I distinctly remember the day I made the decision to resign from my design position at a fun, creative, entrepreneurial company and join a global market research comany. My creative friends thought I was insane. “It’s not a creative place! You will hate it,” they warned. On top of that, I was warned that I’d never win any industry awards and this move would make it harder for me to make a name for myself within the creative field.
They didn’t understand.
Let me stop there and move the needle over to the topic of entrepreneurialism for just a sec, because sharing my views on this will help to explain a lot as I move through the rest of the story:
In January 2009 I was laid off from the editorial design job I’d moved to New York for, in the industry within which I’d chosen to pursue my creative career. Maybe you’ve heard by now, but that industry—publishing—has kinda gone through a ton of disruption and attempts at transformation since then. To me, it was no longer a viable career option. Why beat a dead horse?
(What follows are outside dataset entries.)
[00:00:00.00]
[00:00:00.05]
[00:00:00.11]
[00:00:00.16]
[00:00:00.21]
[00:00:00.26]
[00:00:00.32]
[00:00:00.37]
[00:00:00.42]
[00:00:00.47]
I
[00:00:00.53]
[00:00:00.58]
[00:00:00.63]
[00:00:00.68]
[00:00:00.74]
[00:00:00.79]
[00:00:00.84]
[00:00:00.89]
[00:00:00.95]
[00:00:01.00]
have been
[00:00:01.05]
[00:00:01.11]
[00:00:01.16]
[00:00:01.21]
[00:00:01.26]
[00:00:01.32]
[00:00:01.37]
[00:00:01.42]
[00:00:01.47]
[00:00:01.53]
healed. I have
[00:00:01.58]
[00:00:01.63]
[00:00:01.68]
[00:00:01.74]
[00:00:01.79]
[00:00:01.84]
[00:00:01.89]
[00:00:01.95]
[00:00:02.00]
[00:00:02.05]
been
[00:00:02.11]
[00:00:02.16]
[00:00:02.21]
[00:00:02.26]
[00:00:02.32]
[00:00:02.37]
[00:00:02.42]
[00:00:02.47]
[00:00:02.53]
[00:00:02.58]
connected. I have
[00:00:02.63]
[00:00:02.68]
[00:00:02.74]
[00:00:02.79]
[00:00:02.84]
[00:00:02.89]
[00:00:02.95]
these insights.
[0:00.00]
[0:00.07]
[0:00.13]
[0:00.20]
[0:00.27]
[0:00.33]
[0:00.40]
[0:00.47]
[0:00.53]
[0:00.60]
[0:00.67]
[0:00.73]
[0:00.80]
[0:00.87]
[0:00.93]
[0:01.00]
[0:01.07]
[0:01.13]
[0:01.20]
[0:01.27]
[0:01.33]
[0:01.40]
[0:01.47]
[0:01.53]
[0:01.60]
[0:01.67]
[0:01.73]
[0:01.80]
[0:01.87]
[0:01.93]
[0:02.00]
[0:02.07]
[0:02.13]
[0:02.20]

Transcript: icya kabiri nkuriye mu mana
But maybe the most eye opening and revolutionary realization for me came during that two-year time period after I was laid off, before I returned full-time to the workforce. I hustled for two years never knowing when the next paycheck was coming, sharing my apartment with a veritable revolving door of roommates to keep costs down, and learning as much as I could about as many things as I could on a daily basis. There was no money to go back to school, but it turns out there were plenty of other ways to learn anything I needed to know to make myself more marketable in the changing economy. And it also turns out that those two years have, to date, been the very best two years of my life.
People thought I was nuts then, too. “Alyssa, get a job,” they would say. “It’s time to go back…”
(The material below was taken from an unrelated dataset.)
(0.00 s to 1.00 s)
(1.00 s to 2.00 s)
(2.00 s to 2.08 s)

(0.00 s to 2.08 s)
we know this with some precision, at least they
But the freedom I felt to pursue my own ideas and dreams, to keep learning by reading a book a day (and amass quite a personal library), to be able to stop what I was doing at any point in the day and run two miles on the track in my neighborhood park if the mood struck, to volunteer to walk dogs during the day at the local animal shelter… This was total happiness. And I realized I’d never really been happy before. Yes, sometimes I would wake up in the middle of the night in a cold sweat, remembering that I didn’t have a job and hadn’t yet lined up enough gigs for the month. But the happy times far outweighed those fleeting moments of lizard-brain panic.
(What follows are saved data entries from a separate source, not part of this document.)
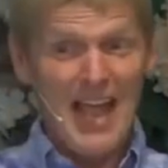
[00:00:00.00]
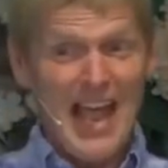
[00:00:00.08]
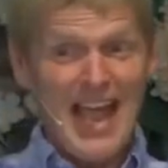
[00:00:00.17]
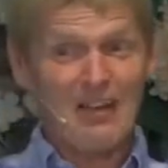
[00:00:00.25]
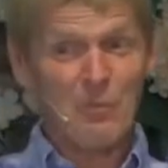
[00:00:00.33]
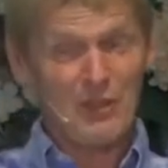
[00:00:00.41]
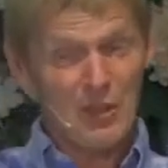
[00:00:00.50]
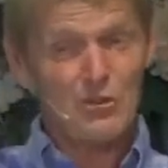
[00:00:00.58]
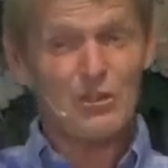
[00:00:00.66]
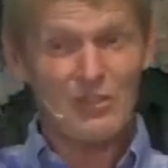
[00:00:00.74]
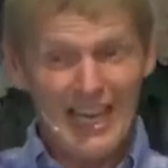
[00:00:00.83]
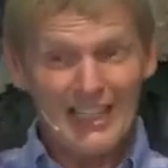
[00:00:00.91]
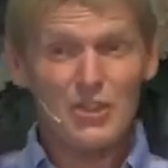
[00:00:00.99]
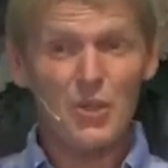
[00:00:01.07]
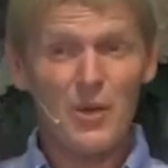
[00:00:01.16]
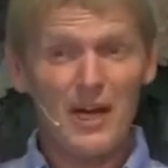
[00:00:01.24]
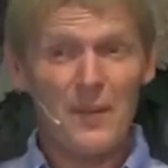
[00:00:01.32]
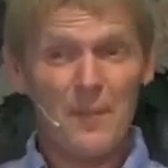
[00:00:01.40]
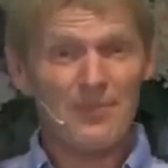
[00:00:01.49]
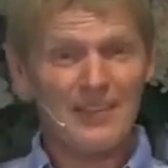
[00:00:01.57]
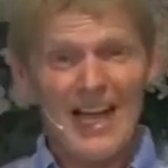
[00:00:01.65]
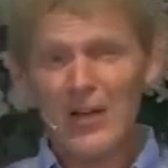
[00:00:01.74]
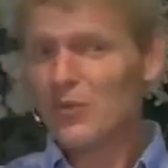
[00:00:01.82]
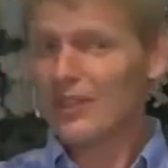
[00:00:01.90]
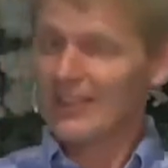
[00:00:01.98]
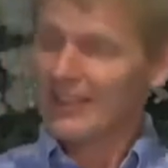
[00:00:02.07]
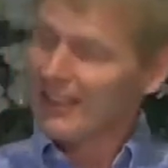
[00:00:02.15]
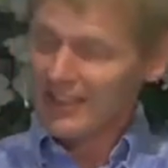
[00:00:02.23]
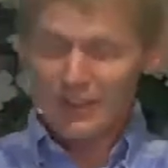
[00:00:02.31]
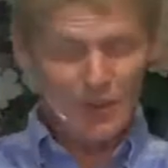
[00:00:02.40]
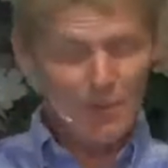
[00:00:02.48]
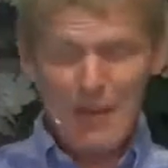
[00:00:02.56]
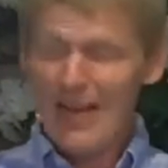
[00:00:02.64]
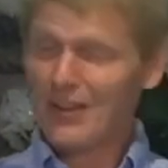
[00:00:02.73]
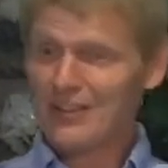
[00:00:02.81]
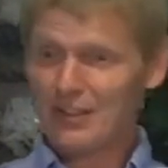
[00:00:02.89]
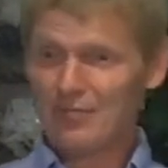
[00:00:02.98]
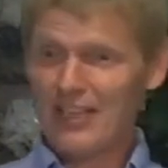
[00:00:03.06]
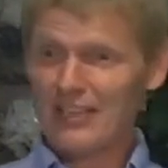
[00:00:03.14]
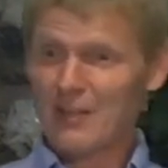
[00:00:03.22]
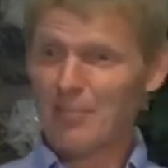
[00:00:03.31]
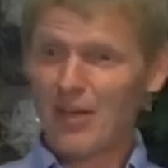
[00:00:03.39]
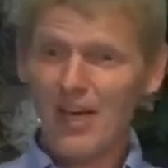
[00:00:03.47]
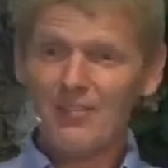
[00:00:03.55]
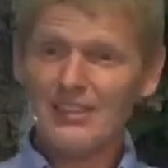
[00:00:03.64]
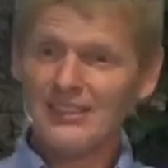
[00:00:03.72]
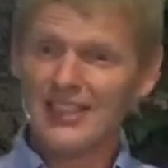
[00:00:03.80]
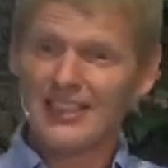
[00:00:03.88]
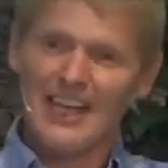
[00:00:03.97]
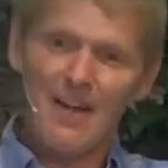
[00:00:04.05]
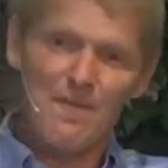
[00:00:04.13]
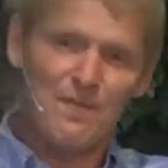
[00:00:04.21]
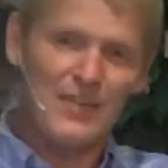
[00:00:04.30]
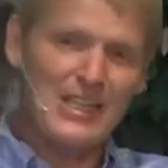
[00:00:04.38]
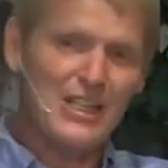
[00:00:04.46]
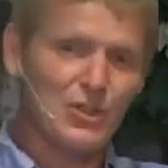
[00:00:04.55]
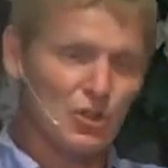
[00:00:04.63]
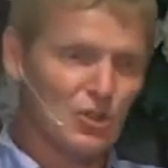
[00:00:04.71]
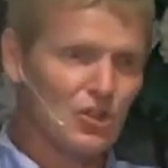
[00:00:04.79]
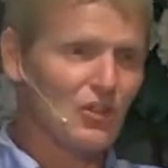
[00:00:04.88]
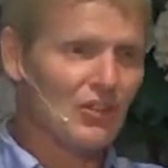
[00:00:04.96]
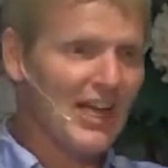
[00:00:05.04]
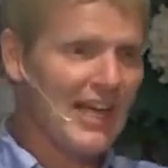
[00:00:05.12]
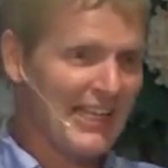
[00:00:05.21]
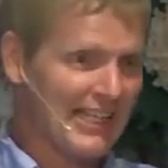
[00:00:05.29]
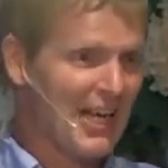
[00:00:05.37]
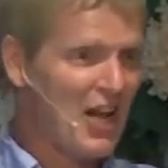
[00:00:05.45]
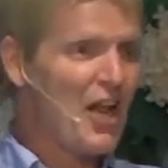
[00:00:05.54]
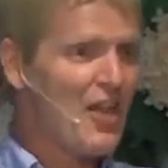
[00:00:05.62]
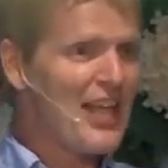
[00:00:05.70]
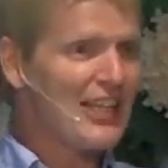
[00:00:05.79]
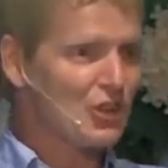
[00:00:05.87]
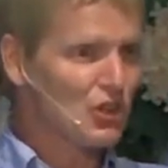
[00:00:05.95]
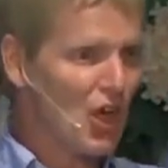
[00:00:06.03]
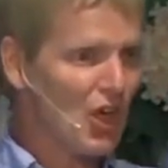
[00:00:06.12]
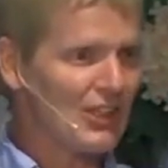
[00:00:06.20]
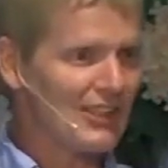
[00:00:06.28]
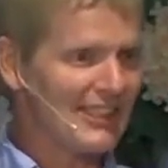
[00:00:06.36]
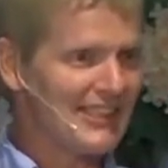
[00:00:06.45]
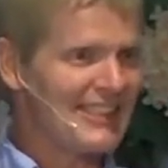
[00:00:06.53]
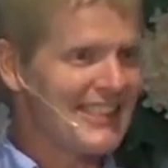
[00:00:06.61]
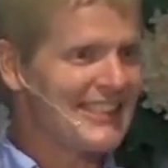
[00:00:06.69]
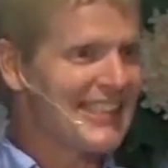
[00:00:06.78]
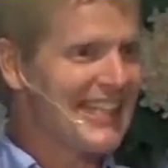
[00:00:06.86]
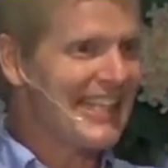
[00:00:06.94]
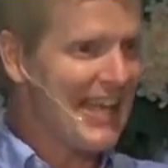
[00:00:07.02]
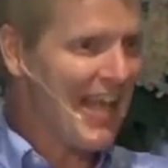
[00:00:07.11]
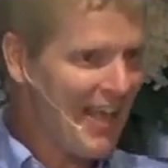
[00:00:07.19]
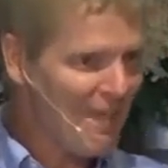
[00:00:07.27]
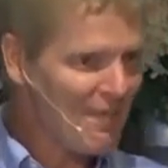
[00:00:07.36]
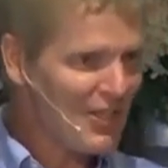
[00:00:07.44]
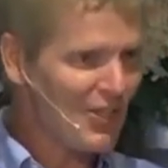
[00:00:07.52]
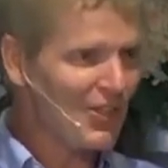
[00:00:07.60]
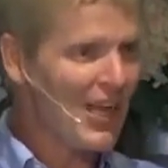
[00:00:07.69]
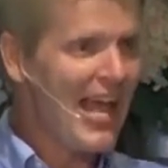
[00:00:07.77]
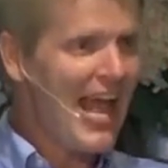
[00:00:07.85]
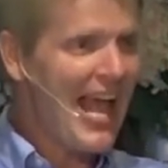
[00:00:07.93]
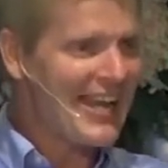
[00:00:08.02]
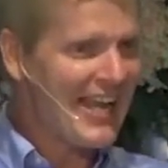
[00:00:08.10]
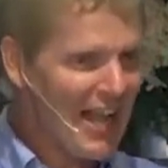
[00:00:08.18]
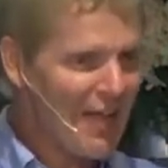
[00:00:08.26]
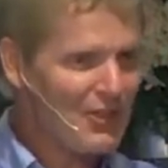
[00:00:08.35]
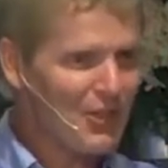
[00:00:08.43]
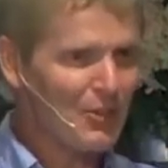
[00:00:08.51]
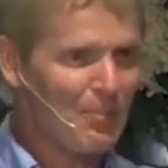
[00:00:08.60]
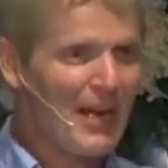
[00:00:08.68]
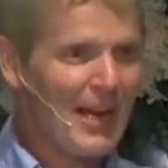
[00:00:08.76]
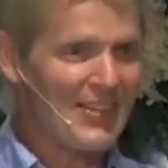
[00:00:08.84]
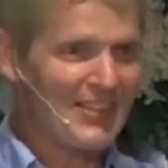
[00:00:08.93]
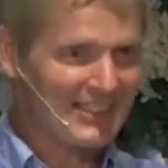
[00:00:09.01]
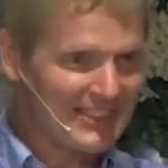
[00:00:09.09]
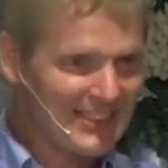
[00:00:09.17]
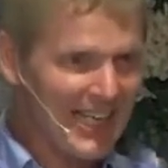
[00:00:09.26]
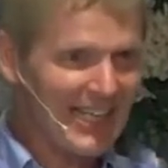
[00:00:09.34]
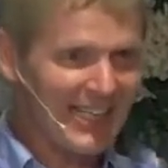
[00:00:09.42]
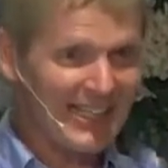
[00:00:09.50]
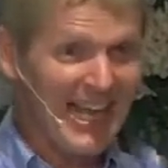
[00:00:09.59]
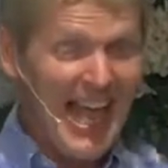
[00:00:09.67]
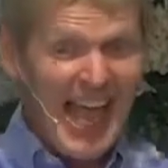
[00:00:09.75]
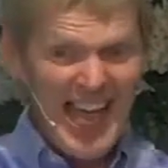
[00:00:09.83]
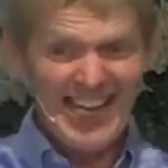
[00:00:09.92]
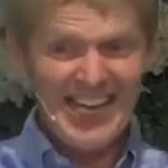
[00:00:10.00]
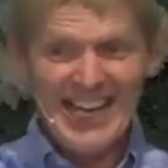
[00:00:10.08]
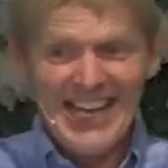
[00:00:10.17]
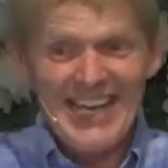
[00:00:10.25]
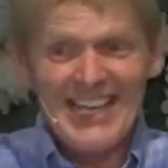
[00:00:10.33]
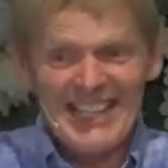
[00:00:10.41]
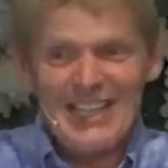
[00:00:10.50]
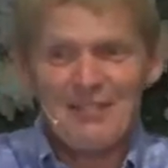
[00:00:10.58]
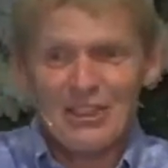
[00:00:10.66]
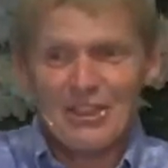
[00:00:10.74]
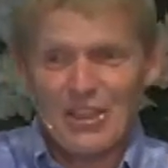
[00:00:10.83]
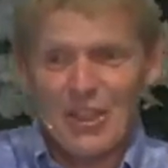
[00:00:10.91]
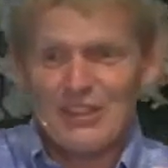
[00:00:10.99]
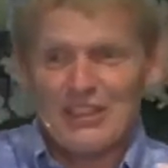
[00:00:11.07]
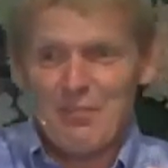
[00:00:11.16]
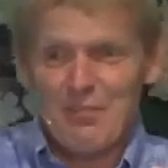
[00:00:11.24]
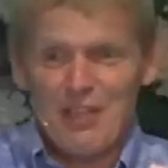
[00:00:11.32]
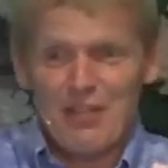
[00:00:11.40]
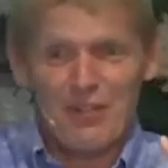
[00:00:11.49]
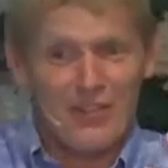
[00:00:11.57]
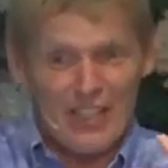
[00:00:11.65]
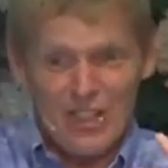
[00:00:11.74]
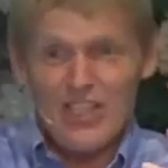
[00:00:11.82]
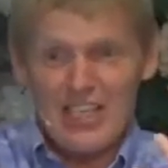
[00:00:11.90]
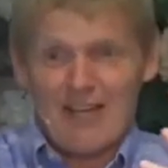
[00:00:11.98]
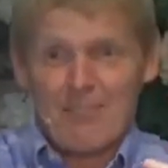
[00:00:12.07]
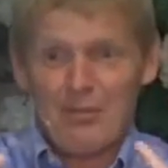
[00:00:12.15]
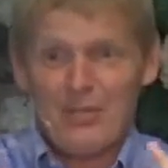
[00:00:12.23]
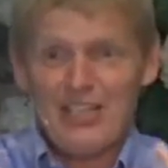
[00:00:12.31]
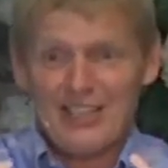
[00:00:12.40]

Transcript: And when those lights go out, not only is your balance affected, but all of a sudden it feels like that darkness is getting heavier and heavier by the second. And it even starts to make you feel like you can't breathe.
This experience changed my entire worldview about work, the economy and education. And I realized that I am an entrepreneur at heart.
So it was only natural that I would finally return to the workforce full-time in a growing company that was founded by an irreverent potter whose ceramics teacher had once told him he had no talent and shouldn’t pursue pottery as a career path (of course, his many retail stores sell more pottery than anything else). I spent as much time as I could in that job learning—about product design and prototyping, supply chain and operations, how a business is run and maintained, how a business grows, how customer service is handled, how marketing plays a role, retail and store operations, and I learned a lot about ecommerce and merchandising, too.
And then I quit and went into market research in a global company that was in desperate need of transformation in order to survive, and part of the largest advertising and marketing holding company in the world. Here’s, in a nutshell, why that was a good decision for my design career:
- I learned more about the politics of global business in three years of trying to manage relationships and have my ideas heard than most people will learn in a lifetime.
- I learned how to speak to executives in a way that communicates design's value and what I can bring to the table as a designer—design is something that many executives still see little vaue in.
- I learned how to be successful in making change.
- I learned how to balance analytical thinking with design thinking to achieve strategic goals.
- I learned how digital transformation and change management works at the highest levels of an organization, and how all employees must play a role for a successful outcome.
- And… Data. Big data, small data, all data. I learned everything I never knew I needed or wanted to know about data and translating that data into insight.
Since January 2009, the world and the economy have continued to change rapidly. Disruption is a buzzword but it’s also very real to those in the industries being affected. And having been part of a global buisiness that was dealing with it and helping our clients navigate it was maybe the most valuable experience I could have hoped to gain by working in market research.
So maybe I spent three years not winning creative industry awards and being a traditional creative rockstar. That’s okay. Because what I learned and accomplished—paired with all of the things I took away from working for the entrepreneurial potter—has prepared me to be the kind of creative rockstar the future really needs instead.